Les arguments du président russe ne sont pas parvenus à convaincre le dictateur-oculiste rendu euphorique par les derniers succès sur le théâtre des opérations. Dès lors, il ne restait plus à Poutine qu’à laisser ce présomptueux se débrouiller seul et c’est ce qu’il a fait.

 

A vrai dire, à l’exception des Kurdes, aucune composante syrienne n’est favorable à l’idée d’une confédération, qui participe pourtant du seul système politique capable de contenir la Guerre Civile et d’éviter l’éclatement du pays.
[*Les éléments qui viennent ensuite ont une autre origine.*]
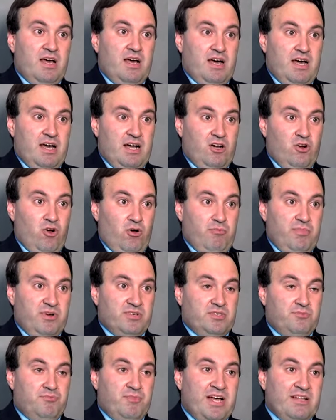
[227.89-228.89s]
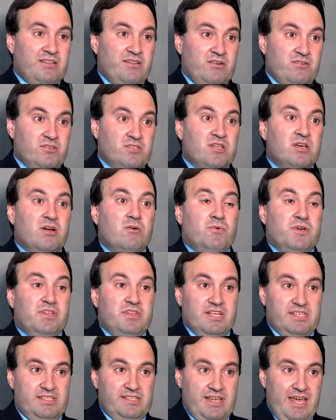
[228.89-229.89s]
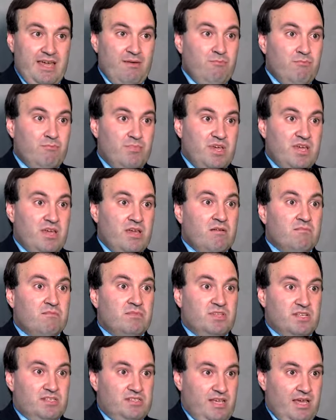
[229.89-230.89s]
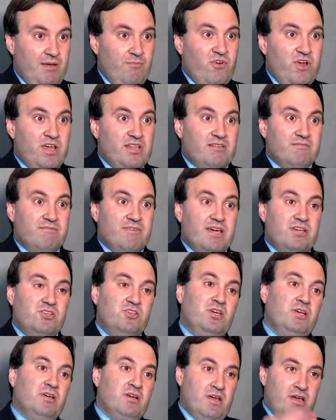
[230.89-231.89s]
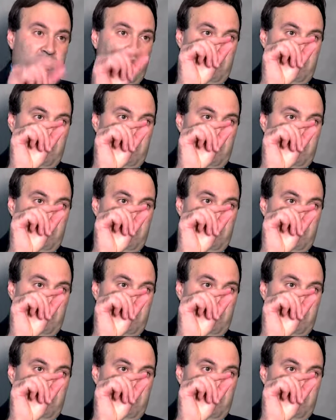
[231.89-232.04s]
Gompertz patterns with the same B, the same rate of aging,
Chacun des deux grands blocs, régime, Iraniens, Hezbollah, chiites, d’un côté, et sunnite, de l’autre, pense encore qu’il sera en position de faire respecter sa loi sur l’ensemble du territoire et de ses populations.

 

Ce n’est pas un processus de paix mais la continuation de la guerre par des voies principalement diplomatiques, et cela ne concerne pas les Russes.

 

Des Russes qui ne sont pas mécontents du maintien de la chienlit après leur départ, ce qui participe de la doctrine Poutine, qui puise ses origines à l’époque soviétique. Contrairement à ce qu’ils ont pu prétendre, ils n’ont pas débarqué dans ce conflit pour combattre l’Etat Islamique ni pour imposer la paix, mais pour éviter la chute de leur allié alaouite.

 

D’ailleurs, ils vont maintenir quelques avions à Lattaquié, des bateaux à Tartous, et surtout, leur système de missiles antiaériens et antimissiles S-400. C’est l’un des plus performants au monde, en théorie capable d’abattre tout ce qui vole au-dessus de la Syrie et au-delà, y compris jusqu’à Tel-Aviv.

 

Cela servira à laisser ouverte l’option d’un nouveau redéploiement rapide si les alaouites devaient une fois encore se retrouver acculés à la Méditerranée. Et en vrai, et pour ne rien vous cacher, c’est le scénario que nous prévoyons. Au bout de quelques semaines nécessaires à panser leurs plaies et à recevoir de nouveaux équipements et des renforts à partir de la Turquie, les islamistes reprendront petit à petit l’avantage sur le terrain, les troupes du régime étant insuffisantes en nombre pour les contenir. A l’issue de quelques mois, les rebelles se retrouveront aux portes de Damas, et là, si l’on n’assiste pas à quelque génocide ou mini-génocide, l’on verra la Syrie se dissoudre en trois ou quatre Etats, à moins que les Syriens ne trouvent l’intelligence d’accepter le principe de fédération. Fédération d’Etats largement indépendants et dont la sécurité reposera sur leurs forces armées.